There are many activities to prepare to move, and here are the top 8 things you need to know before you go to Canada.
1. Get all your papers ready
Starting from your educational documents, birth, and marriage or divorce documents. Driver’s license, valuables, good to follow all critical. Learn more about additional documents to carry to Canada.
2. Research your location
Most immigrants go to where they have a close or distant relative which is good, but not ideal from a career perspective. Find out the labour market demand for your profession and choose your location accordingly. Remember, with Canada being so big (second largest country in the world by landmass!) once you land moving becomes pretty expensive.
3. Research your career
Is your occupation regulated or unregulated in Canada? If it is regulated, you have to go through the process of getting your credentials recognized, do remember that this changes form one Province to another. In other words, if you move from Ontario to British Columbia you need to see whether your credentials still meet the requirements.
4. Choose your landing time if you can
I hear of so many who land in December or January when the weather challenges will distract you from the whole settlement process. Additionally, that is not a time you want to be going out looking for a job. The ideal time is mid-year when it is summer and just right before schools open in September. You get to go familiarize yourself in new city, connect with a settlement agency and hopefully make friends!
5. Get your finances organized
Settle all of your financial affairs before you come to Canada. This will reduce the stress of having to deal with any outstanding bill payments, or other financial issues when you arrive in Canada. Learn about other financial steps to take before you leave for Canada.

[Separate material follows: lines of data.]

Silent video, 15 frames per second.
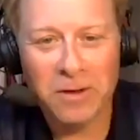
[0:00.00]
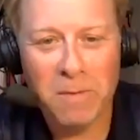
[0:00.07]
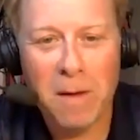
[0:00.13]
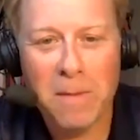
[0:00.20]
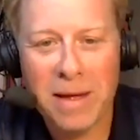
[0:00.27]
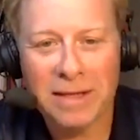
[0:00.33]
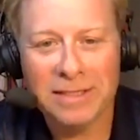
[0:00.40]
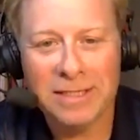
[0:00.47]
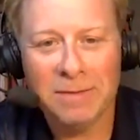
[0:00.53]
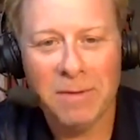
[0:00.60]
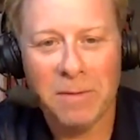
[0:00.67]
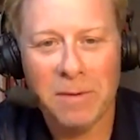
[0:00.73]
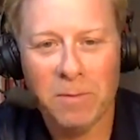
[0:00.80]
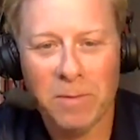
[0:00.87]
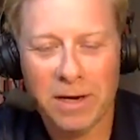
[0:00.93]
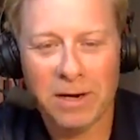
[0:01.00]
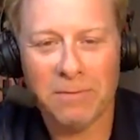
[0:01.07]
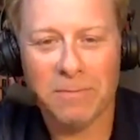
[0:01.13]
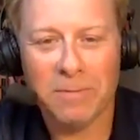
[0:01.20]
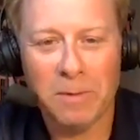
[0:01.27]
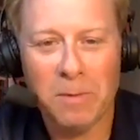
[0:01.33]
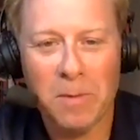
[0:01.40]
the momentum? I mean,
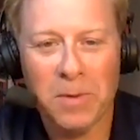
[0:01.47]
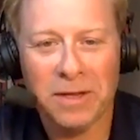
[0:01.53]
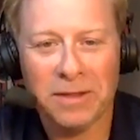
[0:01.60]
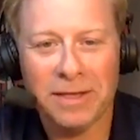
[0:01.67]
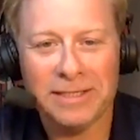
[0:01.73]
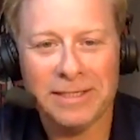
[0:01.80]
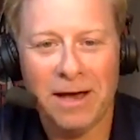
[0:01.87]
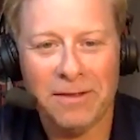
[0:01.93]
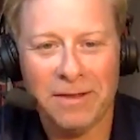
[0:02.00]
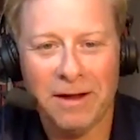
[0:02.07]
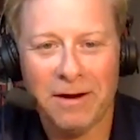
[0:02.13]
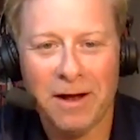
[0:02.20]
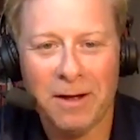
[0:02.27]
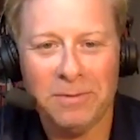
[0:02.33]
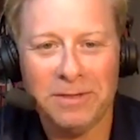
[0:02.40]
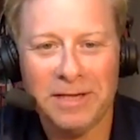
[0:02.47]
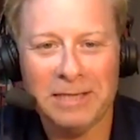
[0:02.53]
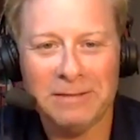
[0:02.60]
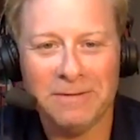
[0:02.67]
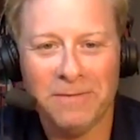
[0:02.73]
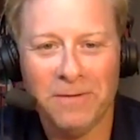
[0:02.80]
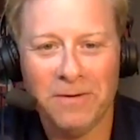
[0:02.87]
we're putting this out there a couple of
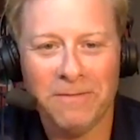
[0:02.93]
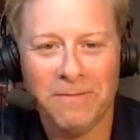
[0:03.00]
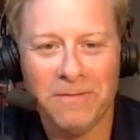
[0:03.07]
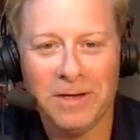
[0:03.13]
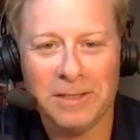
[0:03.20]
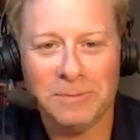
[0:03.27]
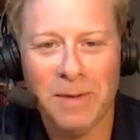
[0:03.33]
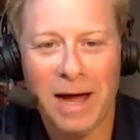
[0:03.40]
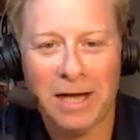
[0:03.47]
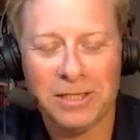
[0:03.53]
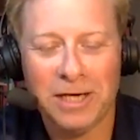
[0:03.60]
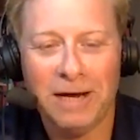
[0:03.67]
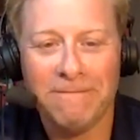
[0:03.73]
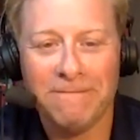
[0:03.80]
days before the first match. ISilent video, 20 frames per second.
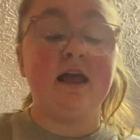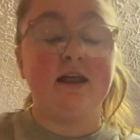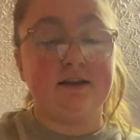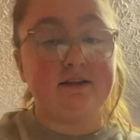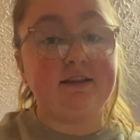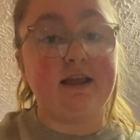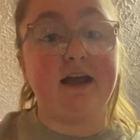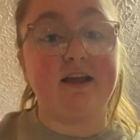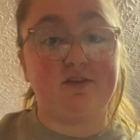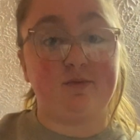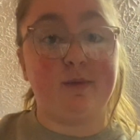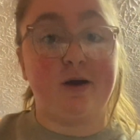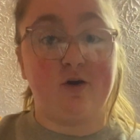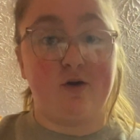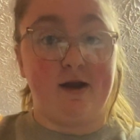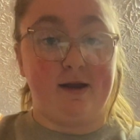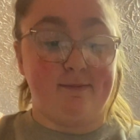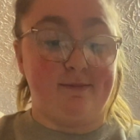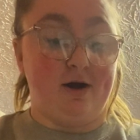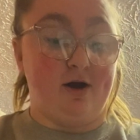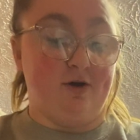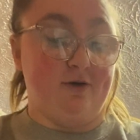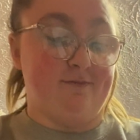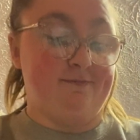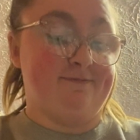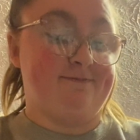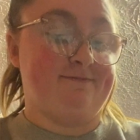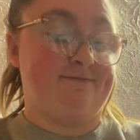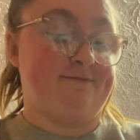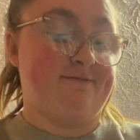That's my grandpa.
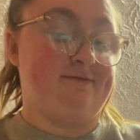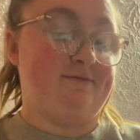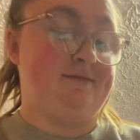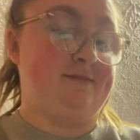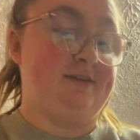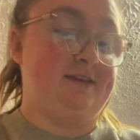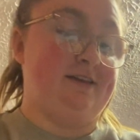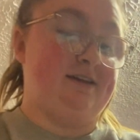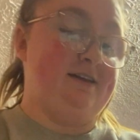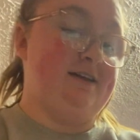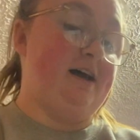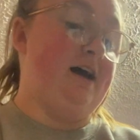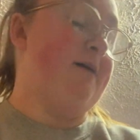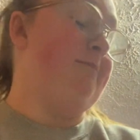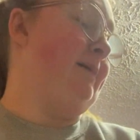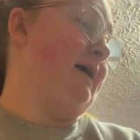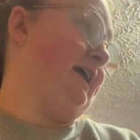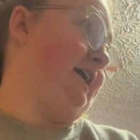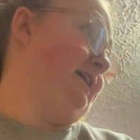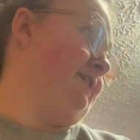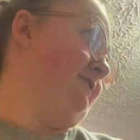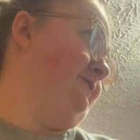I'm making a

6. Have realistic expectations
Many immigrants migrate at the peak of their career and, understandably, want to pick up where they left off when they move to Canada. Have realistic expectations, but aim for the sky. Here’s the point: It took me 23 years to reach where I was in the advertising industry in my home country, so I cannot realistically expect I will instantly be at the same point immediately in a new country!
7. Understand your strengths and weaknesses
Not exclusive to migrants, fully understanding one’s strengths and weaknesses and being truly self-aware is not always easy. As human beings, we often find it difficult to face up to reality, accept when we’re wrong, admit to making mistakes, and acknowledge we may not be very good at something. To thrive in a new country, it’s critical to put down your defenses and to objectively reassess your skills in a new light — a Canadian light.
8. Seek Help and Advice
The first thing you should do is connect with a credentialing service that will help you get started on having your education qualifications recognized. Next, ask for assistance from the many immigrant settlement agencies. They will help you with an accurate self-assessment of your soft skills which you can elaborate on in job cover letters and interviews. And don’t just stop there! Get a mentor, start networking within your profession and get on your way to success one step at a time.